Ronlyn Domingue
When I was a child I once
got lost at the market because I was busy staring at a female butcher hard at
work with a heavy meat cleaver; it seemed something extraordinary to my young eyes!
Such is the world of Aoife, the mapmaker of the fantasy novel The Mapmaker’s War by Ronlyn Dominigue. In the novel, women can choose a role in life, but from a narrow selection: “wife, mother,
domestic.” Aoife breaks from convention, and from her mother’s desire to mould
a good wife, to follow her own desires and inclinations “to be good at
something other than what was expected of you.”
Aoife is not only attracted
to useful work, but she is also drawn by the need to knit people together and to explore
different customs and habits: “knowledge of the people was meant to be mapped.”

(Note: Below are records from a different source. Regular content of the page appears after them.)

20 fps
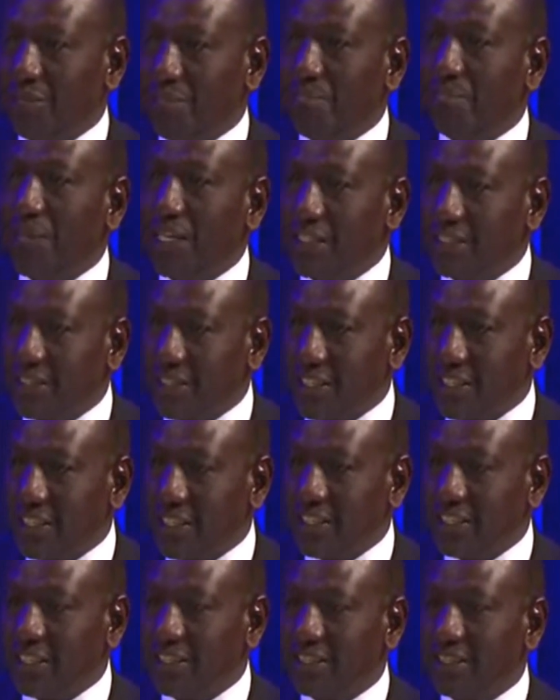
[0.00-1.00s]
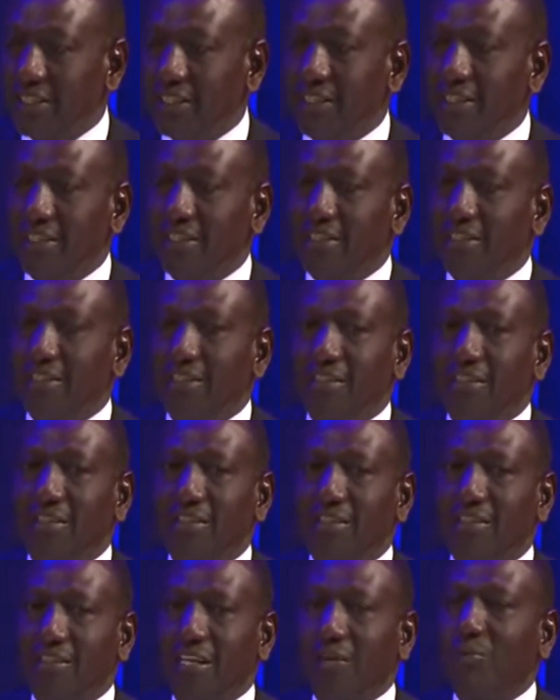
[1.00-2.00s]
mentored,
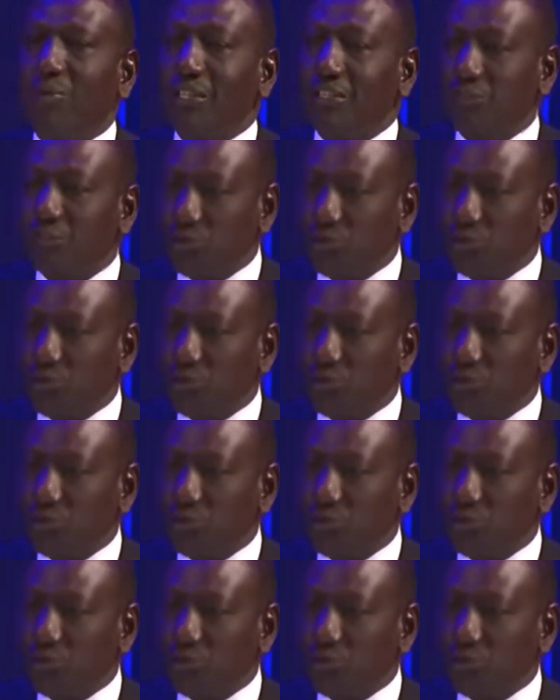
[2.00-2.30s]
they went to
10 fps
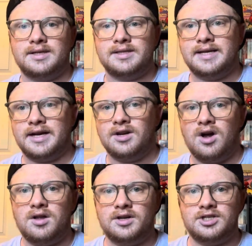his
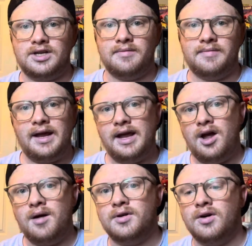technology and making
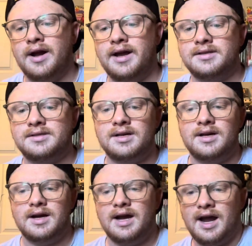upgrades,
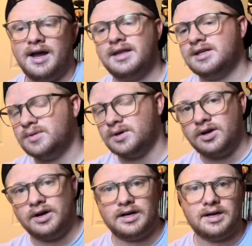and that's what
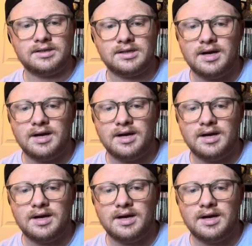Goodyng does.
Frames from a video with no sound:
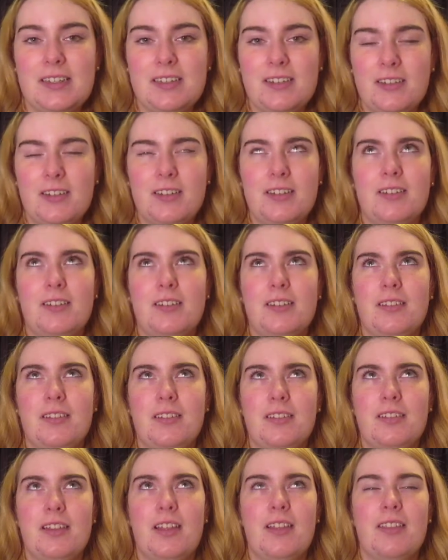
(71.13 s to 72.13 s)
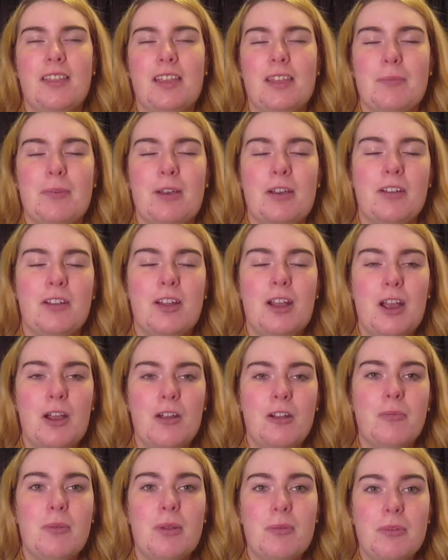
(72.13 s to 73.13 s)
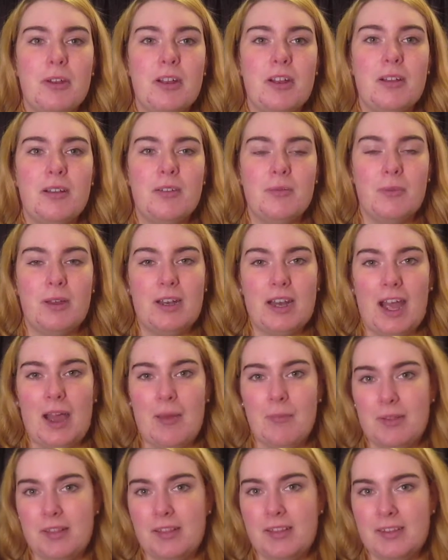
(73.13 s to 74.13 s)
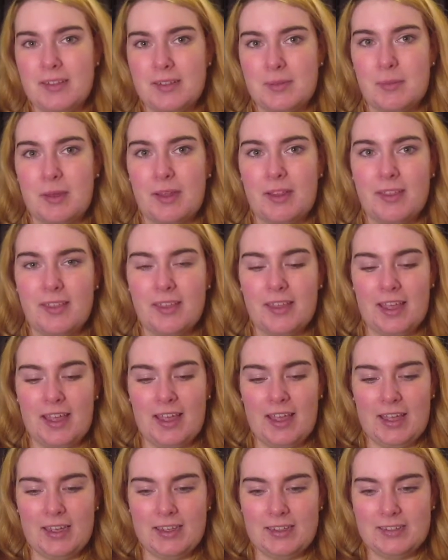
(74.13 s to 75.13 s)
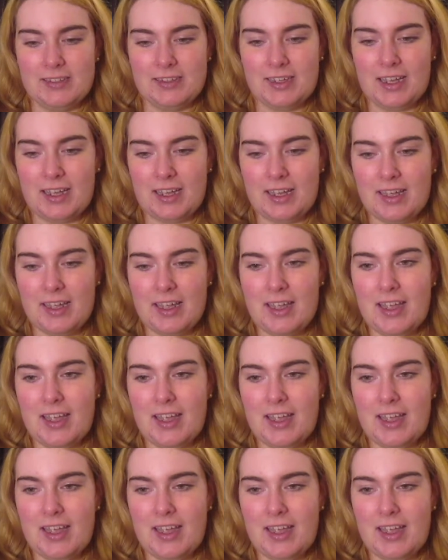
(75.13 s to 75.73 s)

or not think about, remember what happened this month, and yeah,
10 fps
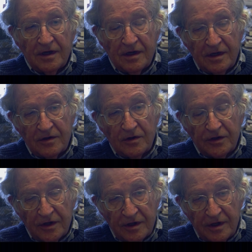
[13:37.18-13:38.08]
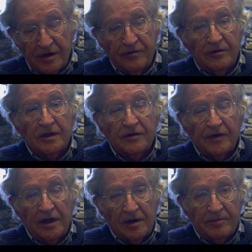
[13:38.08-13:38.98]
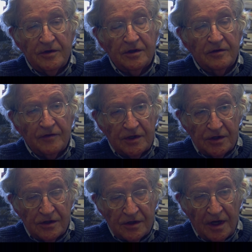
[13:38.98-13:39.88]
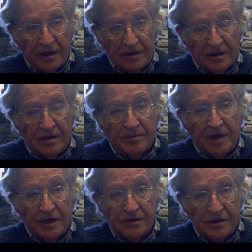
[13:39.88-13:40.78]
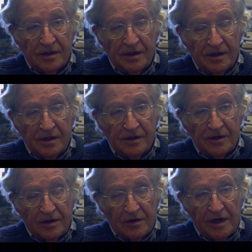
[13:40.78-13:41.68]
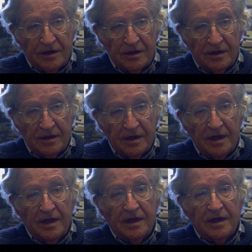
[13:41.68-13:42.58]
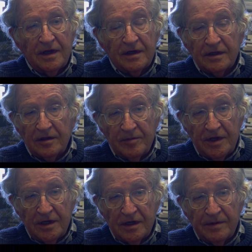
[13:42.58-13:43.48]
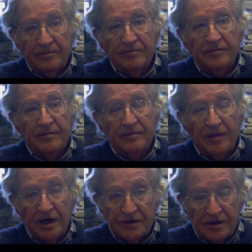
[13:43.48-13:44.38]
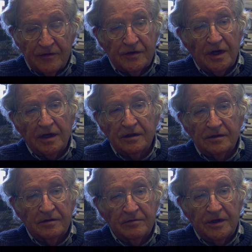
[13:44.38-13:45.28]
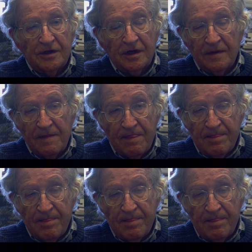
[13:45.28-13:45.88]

an alternative would develop to the vicious cycle of the past generation, and it'll be a positive cycle which can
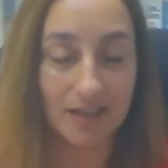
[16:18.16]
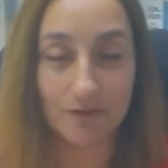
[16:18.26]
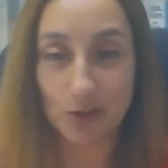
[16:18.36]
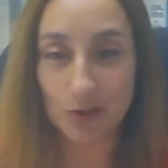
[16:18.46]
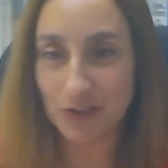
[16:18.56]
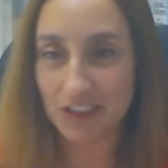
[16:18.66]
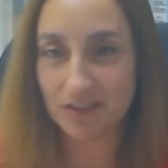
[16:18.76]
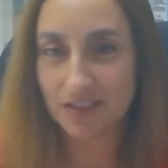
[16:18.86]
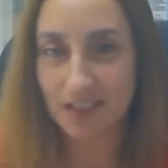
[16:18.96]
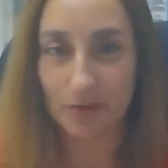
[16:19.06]

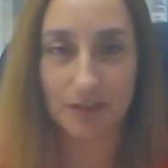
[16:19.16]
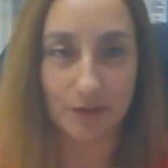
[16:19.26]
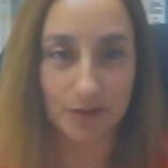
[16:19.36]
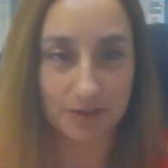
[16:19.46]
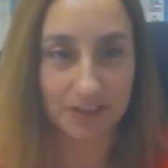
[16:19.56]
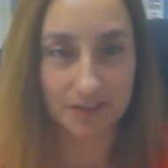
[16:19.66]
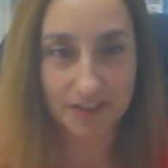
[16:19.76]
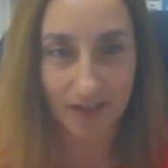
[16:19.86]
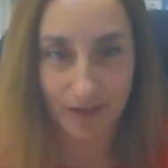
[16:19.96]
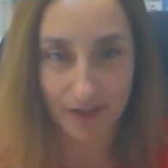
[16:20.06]
volunteers, our
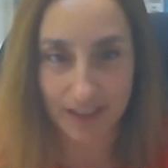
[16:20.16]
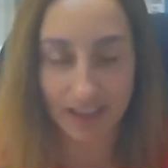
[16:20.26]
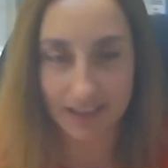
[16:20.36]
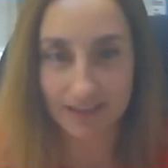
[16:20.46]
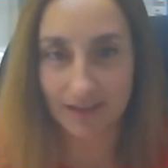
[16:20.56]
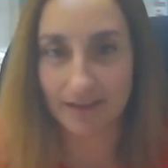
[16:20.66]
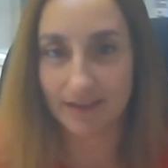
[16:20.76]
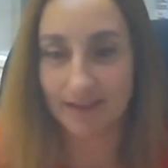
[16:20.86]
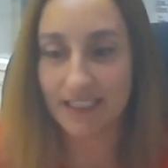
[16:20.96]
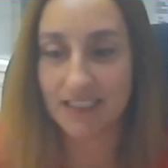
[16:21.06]
little
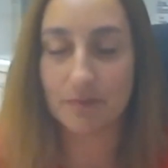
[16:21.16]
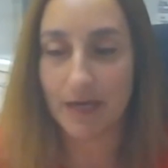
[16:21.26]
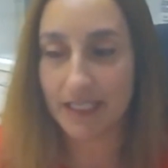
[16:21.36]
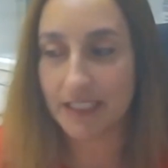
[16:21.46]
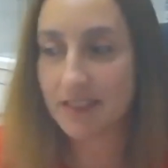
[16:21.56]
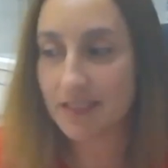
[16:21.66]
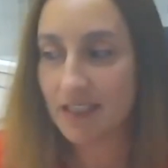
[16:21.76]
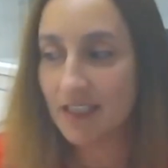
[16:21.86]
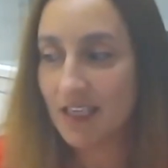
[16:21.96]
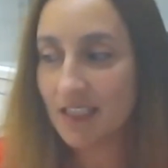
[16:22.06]
nice mice,
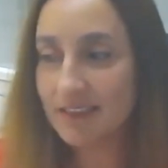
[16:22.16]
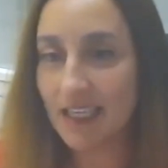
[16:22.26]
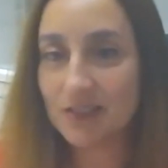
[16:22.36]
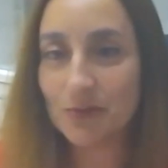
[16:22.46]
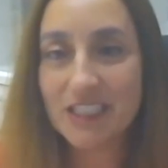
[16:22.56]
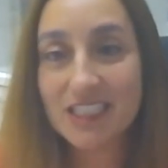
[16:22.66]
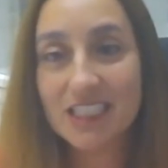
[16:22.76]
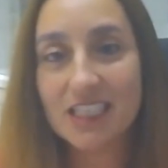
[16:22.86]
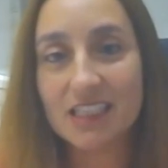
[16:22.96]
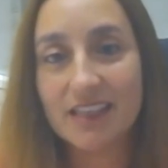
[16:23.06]
that we
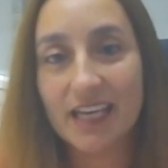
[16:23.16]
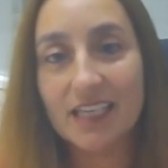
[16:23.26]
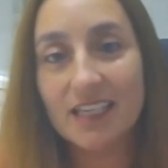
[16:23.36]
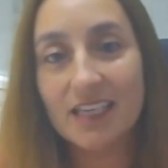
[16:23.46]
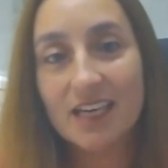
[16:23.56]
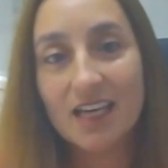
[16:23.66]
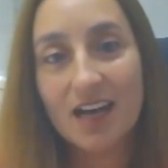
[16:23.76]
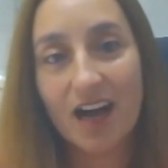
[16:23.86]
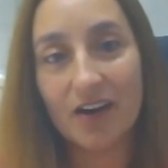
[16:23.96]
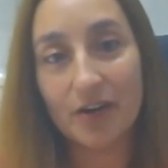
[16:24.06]
see that they
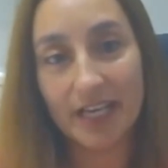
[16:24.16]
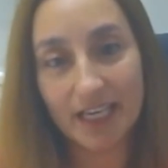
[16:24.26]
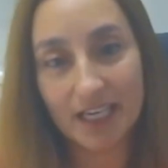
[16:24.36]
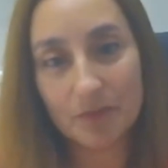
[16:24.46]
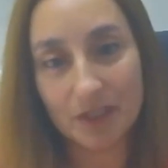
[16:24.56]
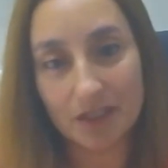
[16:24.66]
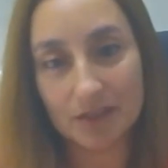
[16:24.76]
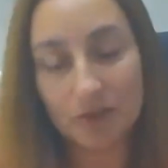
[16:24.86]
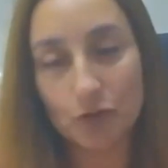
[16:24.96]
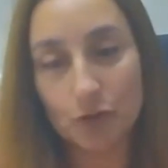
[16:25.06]
are
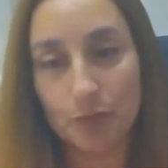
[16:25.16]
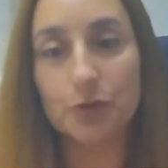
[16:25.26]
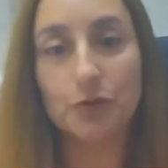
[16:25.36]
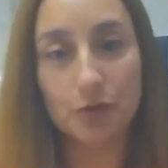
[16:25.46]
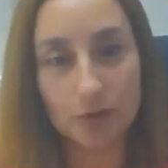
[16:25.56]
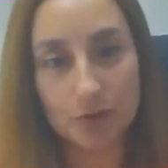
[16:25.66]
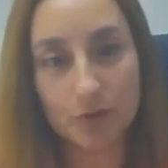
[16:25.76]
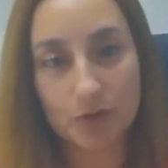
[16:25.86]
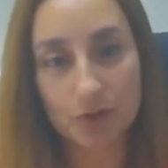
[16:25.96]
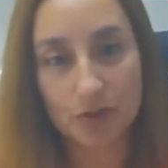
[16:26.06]
able to
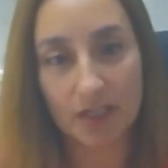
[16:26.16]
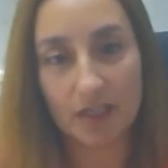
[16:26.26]
produce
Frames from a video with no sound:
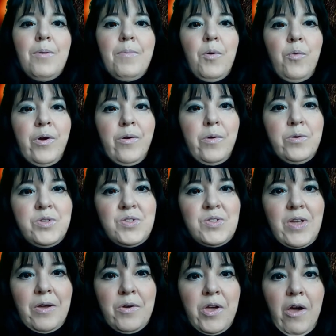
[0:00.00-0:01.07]
But we're
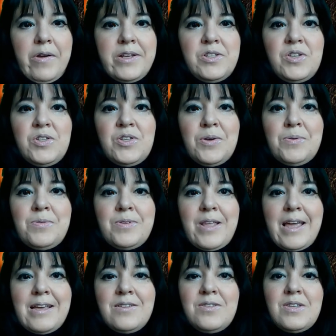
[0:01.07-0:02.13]
also going to do
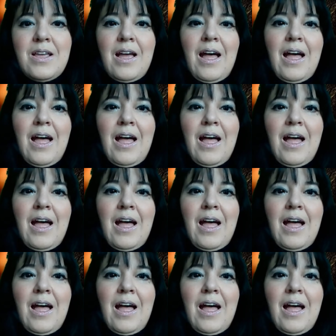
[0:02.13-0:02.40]
things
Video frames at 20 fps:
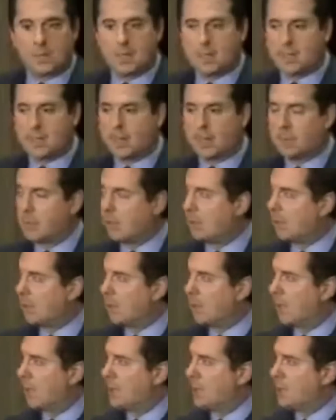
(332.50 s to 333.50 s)

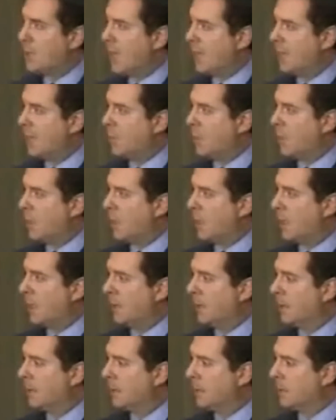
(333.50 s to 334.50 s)
December, and January.
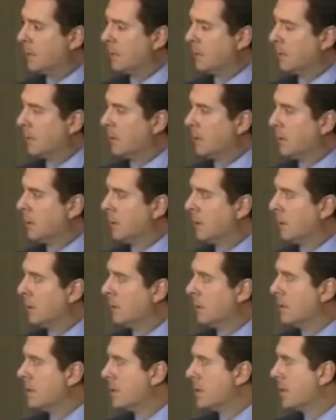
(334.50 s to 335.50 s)

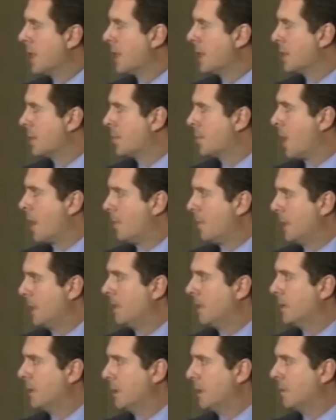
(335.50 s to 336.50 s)
So that should
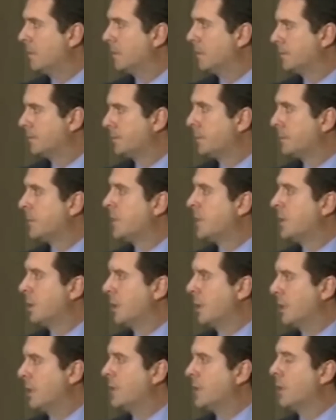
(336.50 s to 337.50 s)
probably...
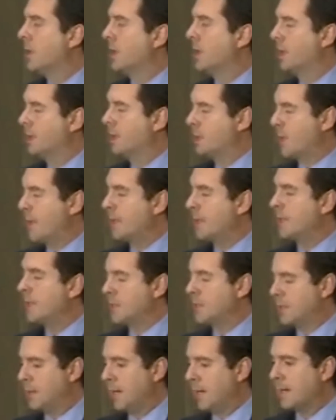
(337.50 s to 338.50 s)
During the
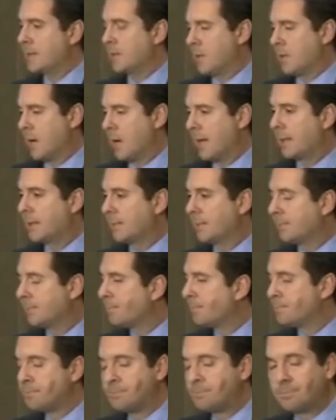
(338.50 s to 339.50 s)
transition, that's correct.
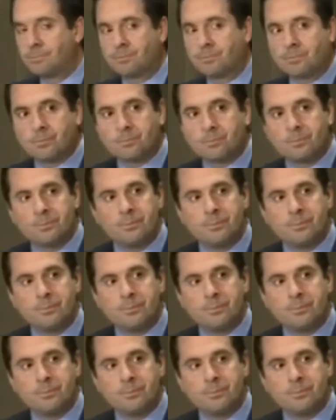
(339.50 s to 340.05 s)
But sorry, I'm sorry.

She seems to be seeking the “truth” of difference and of how acceptance of the
gifts and resources you have may bring peace and happiness in a way that
seeking after treasures cannot. The ultimate counteraction to her efforts is the
war that sits at the novel’s center and creates the mechanism by which Aoife’s eventual exile occurs.
Aoife in fact discovers
herself as a “human being who wanted peace regardless of the price,” but this
blind pursuit has consequences—among them, the loss of her children from her
first marriage. Once she accepts the world for what it is, she is able to
facilitate healing in her second marriage and give birth to an unusually gifted
child, Wei. The novel’s later section has Aoife living with the Utopian Guardians,
but even their knowledge is barren and unproductive unless shared, and Wei
becomes the instrument by which this growth can be achieved.
Reading this novel, I felt
like I was examining a Jungian analysis dream diary, or perhaps a grown up
feminist twist on The Hobbit. It was
a pleasure to read a novel of broad scope that actually contained its
exploration within a few hundred pages and didn’t balloon into the inevitable four-part
saga. Definitely a tale to enjoy on a wintry evening by the fire.